Knapp 300 Ghanaer bestiegen am Mittwoch einen von der Regierung organisierten Rückführungsflug aus Südafrika, da die Angst vor fremdenfeindlicher Gewalt zunahm. Ein zweiter Flug ist für Sonntag geplant.
Fast 300 Ghanaer verließen Südafrika an Bord eines vom ghanaischen Staat gecharterten Fluges vom OR Tambo International Airport. Die Grenzschutzbehörde teilte mit, dass 295 Passagiere nach Überprüfungen an Bord gingen, wobei bei den meisten festgestellt wurde, dass sie ihre Visumsdauer überschritten hatten und gemäß dem Einwanderungsgesetz als unerwünscht eingestuft wurden.

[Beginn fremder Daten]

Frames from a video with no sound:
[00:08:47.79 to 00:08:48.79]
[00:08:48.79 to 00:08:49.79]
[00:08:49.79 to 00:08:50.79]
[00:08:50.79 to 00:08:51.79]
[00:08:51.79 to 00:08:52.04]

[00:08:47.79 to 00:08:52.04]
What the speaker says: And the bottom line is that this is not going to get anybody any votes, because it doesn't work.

Es kam zu Unstimmigkeiten bezüglich der Dokumentation. Südafrikanische Beamte gaben an, dass nur 10 der 300 Personen über ordnungsgemäße Dokumente verfügten, während der ghanaische Hochkommissar Benjamin Quashie erklärte, dass 80 Prozent gültige Papiere besäßen. Fünf Personen wurde das Boarding aufgrund von Problemen wie fehlenden Einverständniserklärungen für Minderjährige verweigert.

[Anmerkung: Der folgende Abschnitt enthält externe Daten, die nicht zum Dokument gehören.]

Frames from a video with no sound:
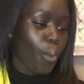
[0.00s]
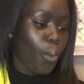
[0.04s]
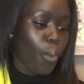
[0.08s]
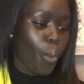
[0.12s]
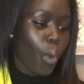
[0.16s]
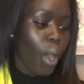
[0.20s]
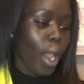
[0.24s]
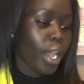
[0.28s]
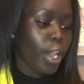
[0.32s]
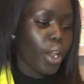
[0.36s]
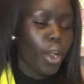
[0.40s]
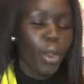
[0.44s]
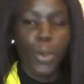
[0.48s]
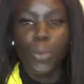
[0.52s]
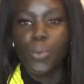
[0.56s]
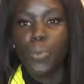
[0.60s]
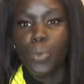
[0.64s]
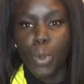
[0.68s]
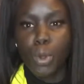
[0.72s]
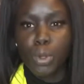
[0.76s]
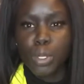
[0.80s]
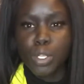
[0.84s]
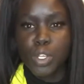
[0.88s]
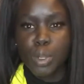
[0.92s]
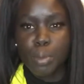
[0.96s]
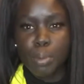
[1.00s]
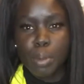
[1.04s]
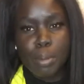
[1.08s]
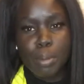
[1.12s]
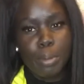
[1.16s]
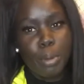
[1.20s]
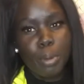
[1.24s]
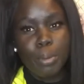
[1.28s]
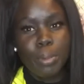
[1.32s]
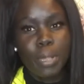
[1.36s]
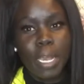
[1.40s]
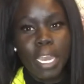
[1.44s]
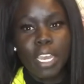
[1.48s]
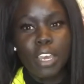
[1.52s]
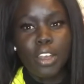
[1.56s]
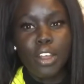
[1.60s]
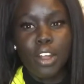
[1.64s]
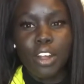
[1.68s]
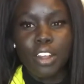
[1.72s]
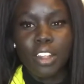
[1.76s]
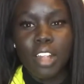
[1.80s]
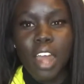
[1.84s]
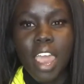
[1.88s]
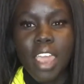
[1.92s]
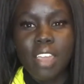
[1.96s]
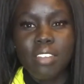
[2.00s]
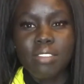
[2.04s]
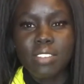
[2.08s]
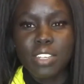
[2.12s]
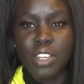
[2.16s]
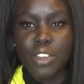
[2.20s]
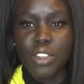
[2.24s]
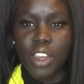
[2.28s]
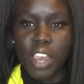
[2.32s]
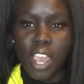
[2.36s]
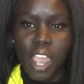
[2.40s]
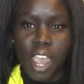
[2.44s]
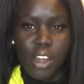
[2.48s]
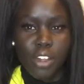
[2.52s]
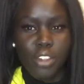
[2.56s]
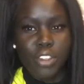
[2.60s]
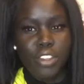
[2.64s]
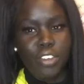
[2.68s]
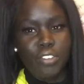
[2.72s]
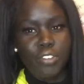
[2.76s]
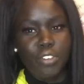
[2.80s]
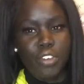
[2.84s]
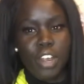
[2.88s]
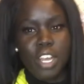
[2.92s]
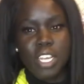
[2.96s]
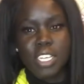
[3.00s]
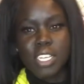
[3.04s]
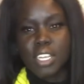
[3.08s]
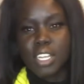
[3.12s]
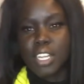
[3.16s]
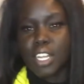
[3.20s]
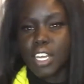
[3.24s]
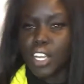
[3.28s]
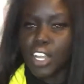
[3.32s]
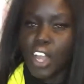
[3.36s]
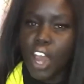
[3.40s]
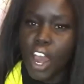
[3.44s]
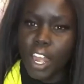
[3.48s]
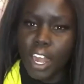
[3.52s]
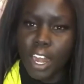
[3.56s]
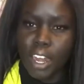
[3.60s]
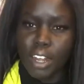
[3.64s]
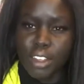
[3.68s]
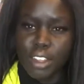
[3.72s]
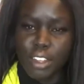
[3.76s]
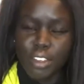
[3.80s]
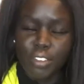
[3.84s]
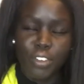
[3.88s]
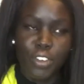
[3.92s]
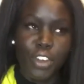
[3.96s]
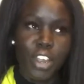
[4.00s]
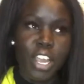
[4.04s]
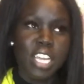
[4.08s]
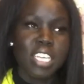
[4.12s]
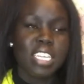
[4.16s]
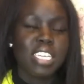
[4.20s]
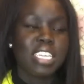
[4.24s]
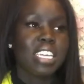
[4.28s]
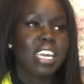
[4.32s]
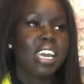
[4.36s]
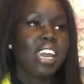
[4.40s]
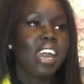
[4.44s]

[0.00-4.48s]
what roles are people playing in our lives? Are they healthy for us? Are they not healthy for us?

Quashie bezeichnete die Situation als entmutigend und bestätigte Pläne, das Thema Fremdenfeindlichkeit beim Gipfeltreffen der Afrikanischen Union im nächsten Monat anzusprechen. Südafrikanische Minister trafen sich mit Gruppen, darunter March and March, um Bedenken bezüglich der Einwanderung zu erörtern, und riefen zu friedlichen Märschen auf.